Records from a dataset:

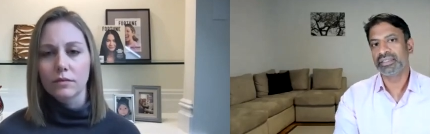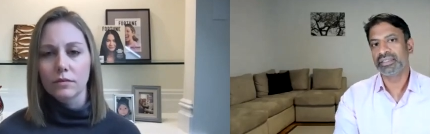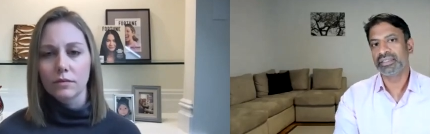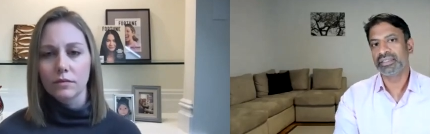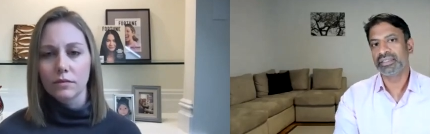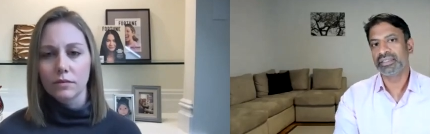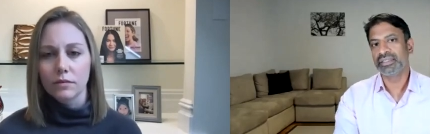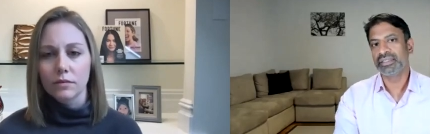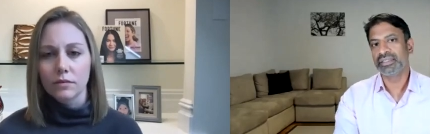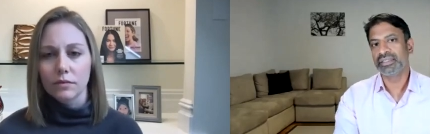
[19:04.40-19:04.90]

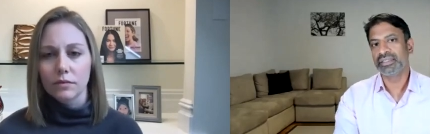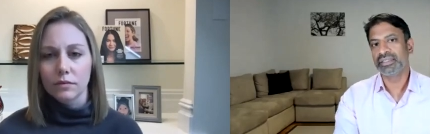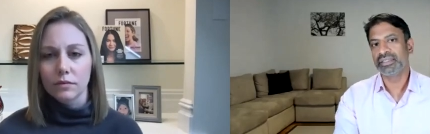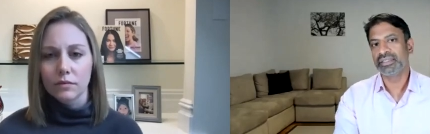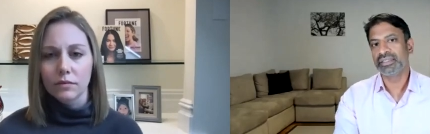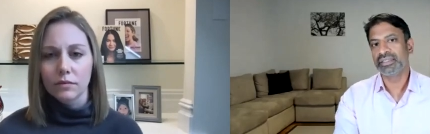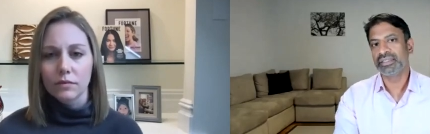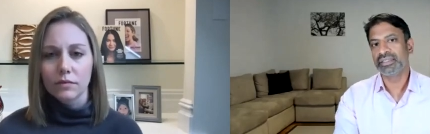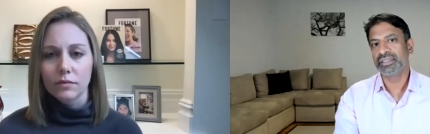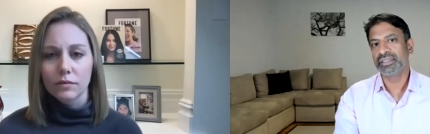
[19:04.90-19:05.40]

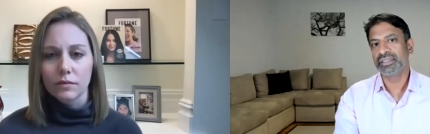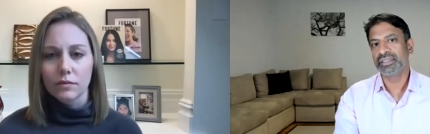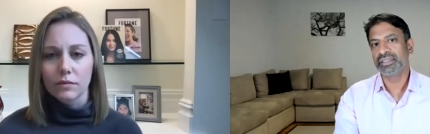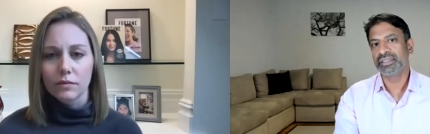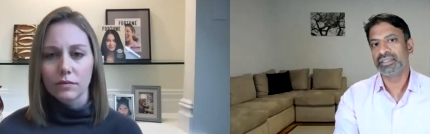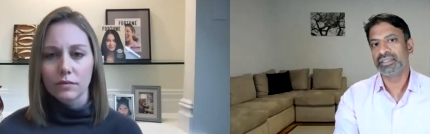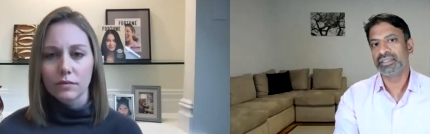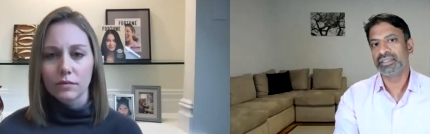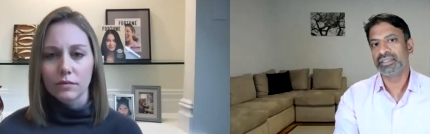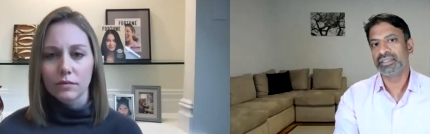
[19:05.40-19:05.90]

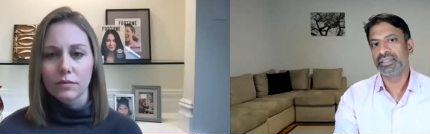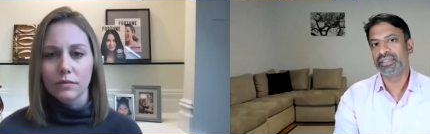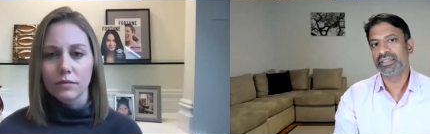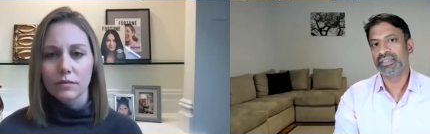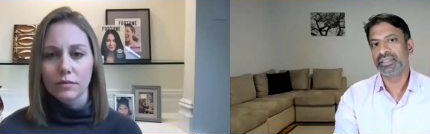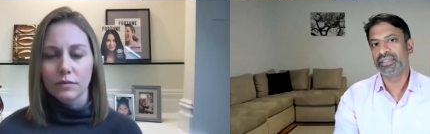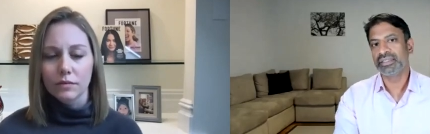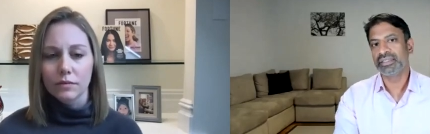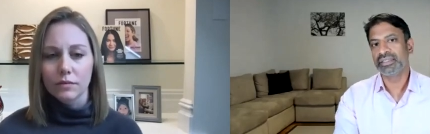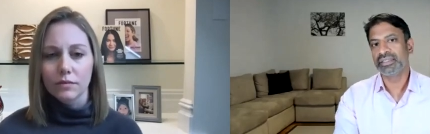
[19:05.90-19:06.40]

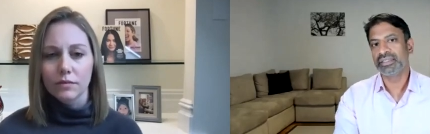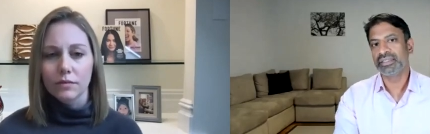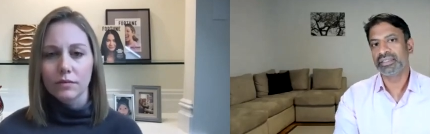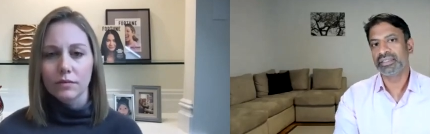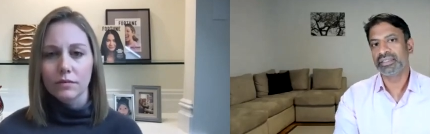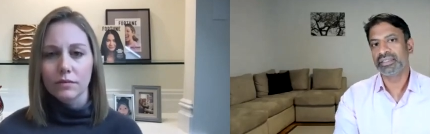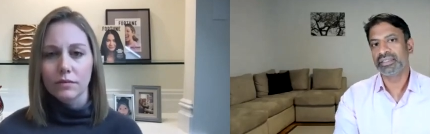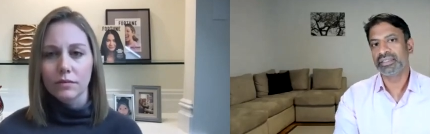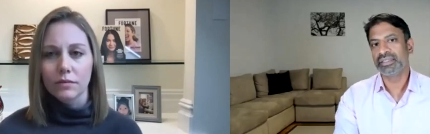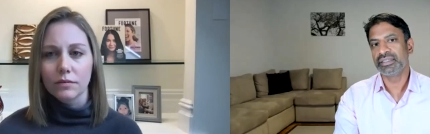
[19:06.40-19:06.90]

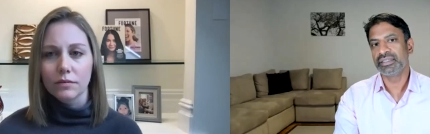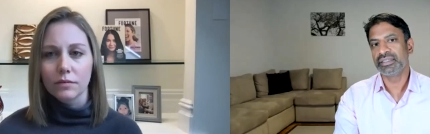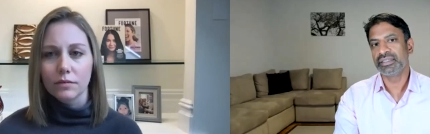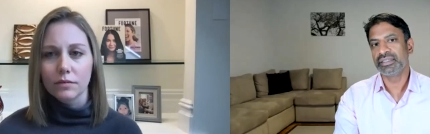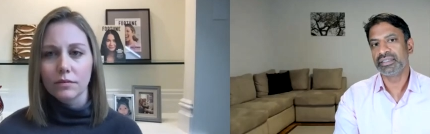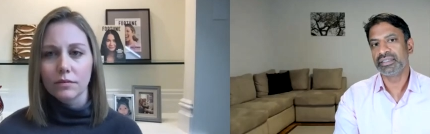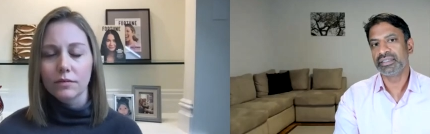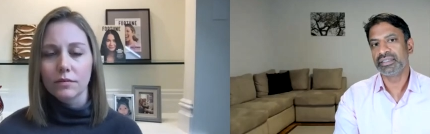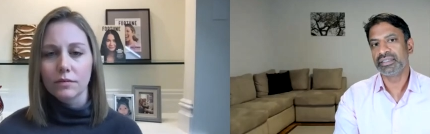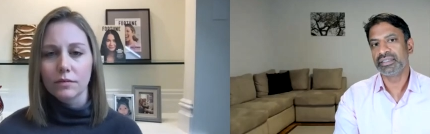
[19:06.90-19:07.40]

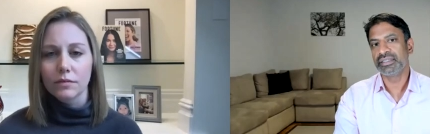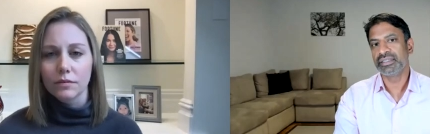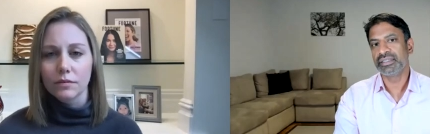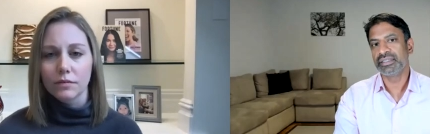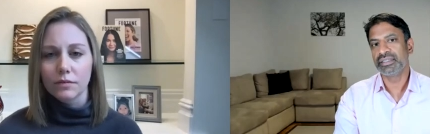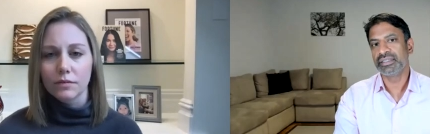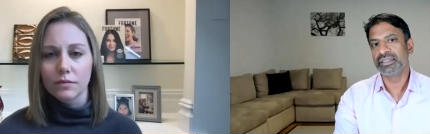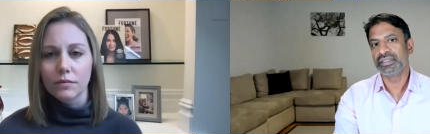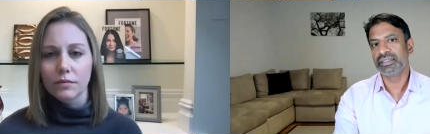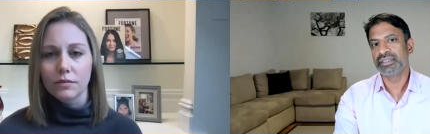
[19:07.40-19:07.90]

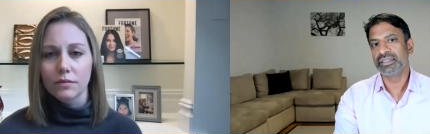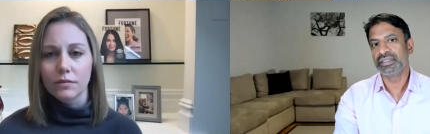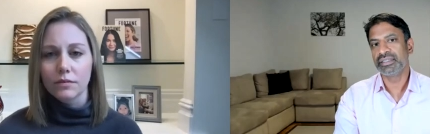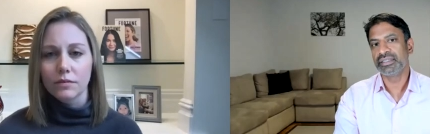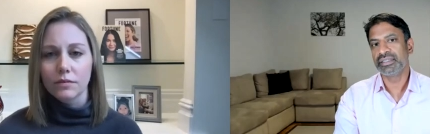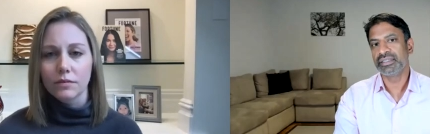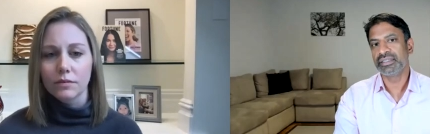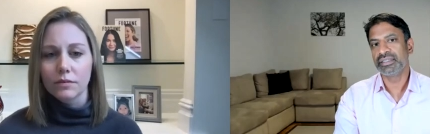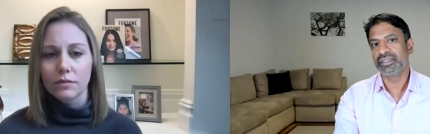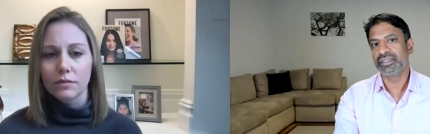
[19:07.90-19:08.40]

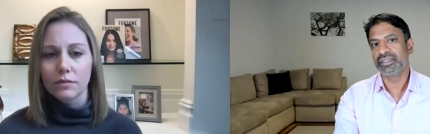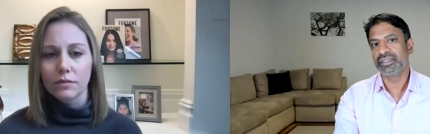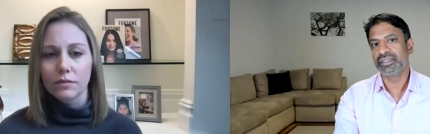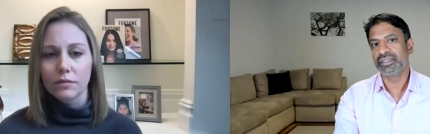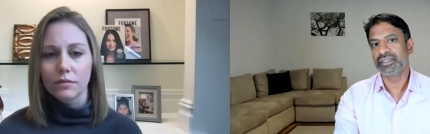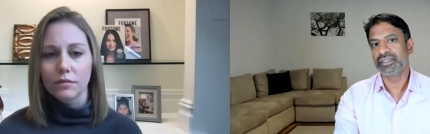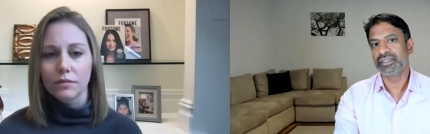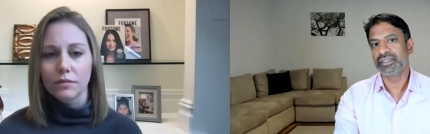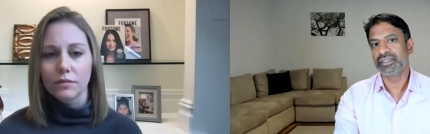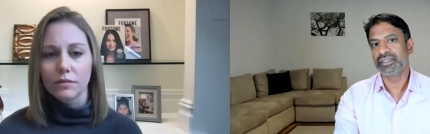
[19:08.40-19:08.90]

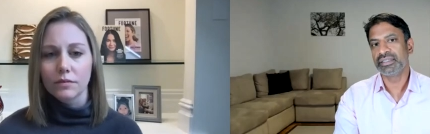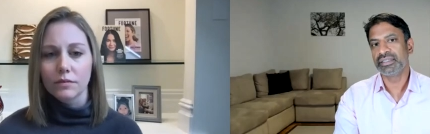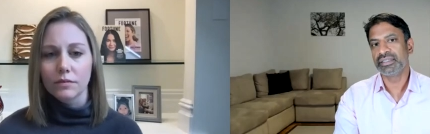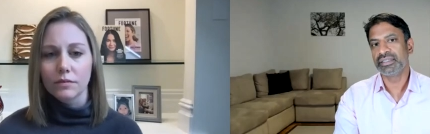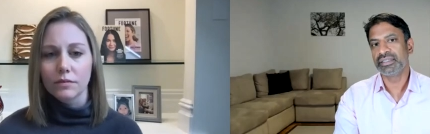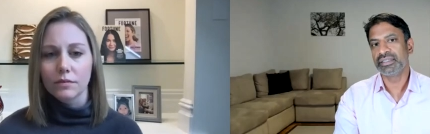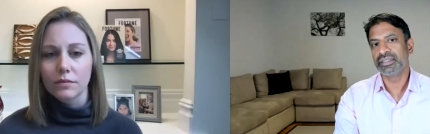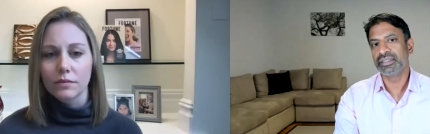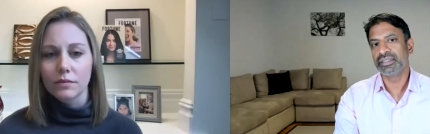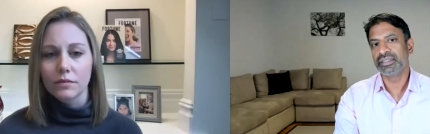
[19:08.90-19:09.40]

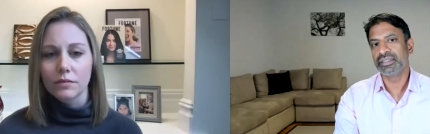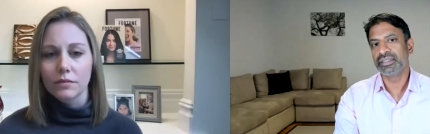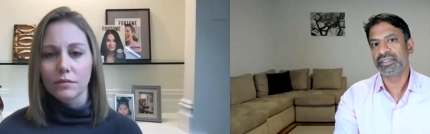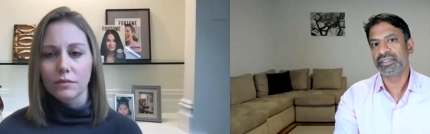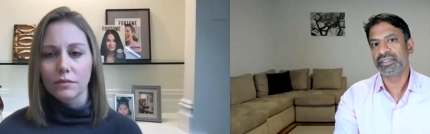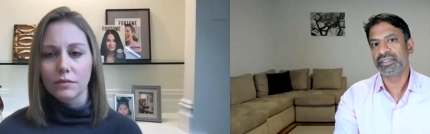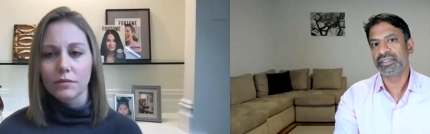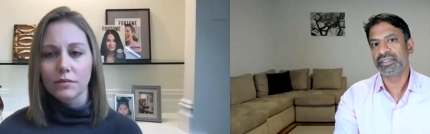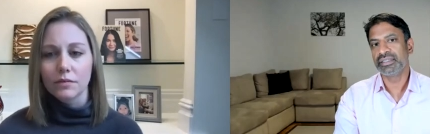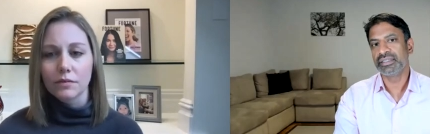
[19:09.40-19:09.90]

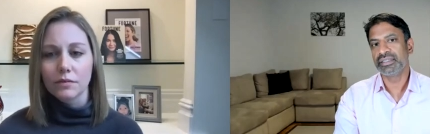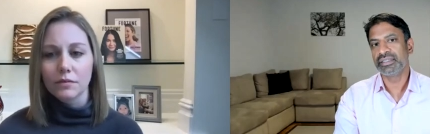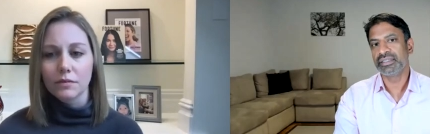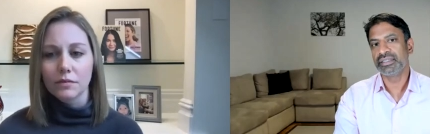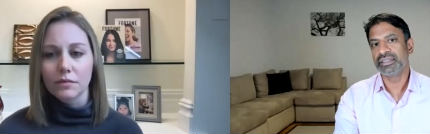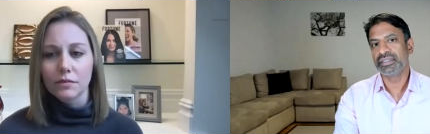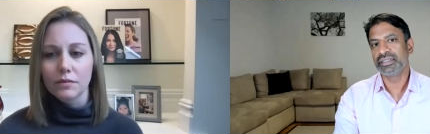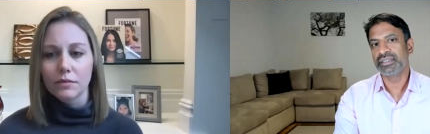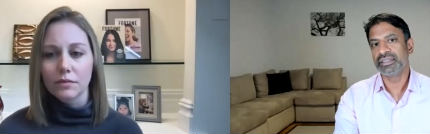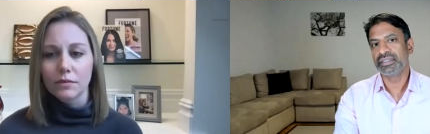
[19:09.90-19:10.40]

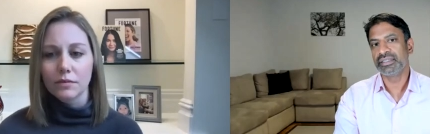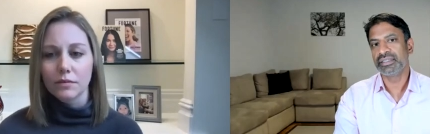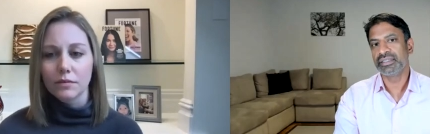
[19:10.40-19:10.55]
Nothing is said.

AIM OF THE TASK: Repeat all entries exactly, pictures excluded.

RESPONSE TO THIS EXERCISE:
[19:04.40-19:04.90]

[19:04.90-19:05.40]

[19:05.40-19:05.90]

[19:05.90-19:06.40]

[19:06.40-19:06.90]

[19:06.90-19:07.40]

[19:07.40-19:07.90]

[19:07.90-19:08.40]

[19:08.40-19:08.90]

[19:08.90-19:09.40]

[19:09.40-19:09.90]

[19:09.90-19:10.40]

[19:10.40-19:10.55]
Nothing is said.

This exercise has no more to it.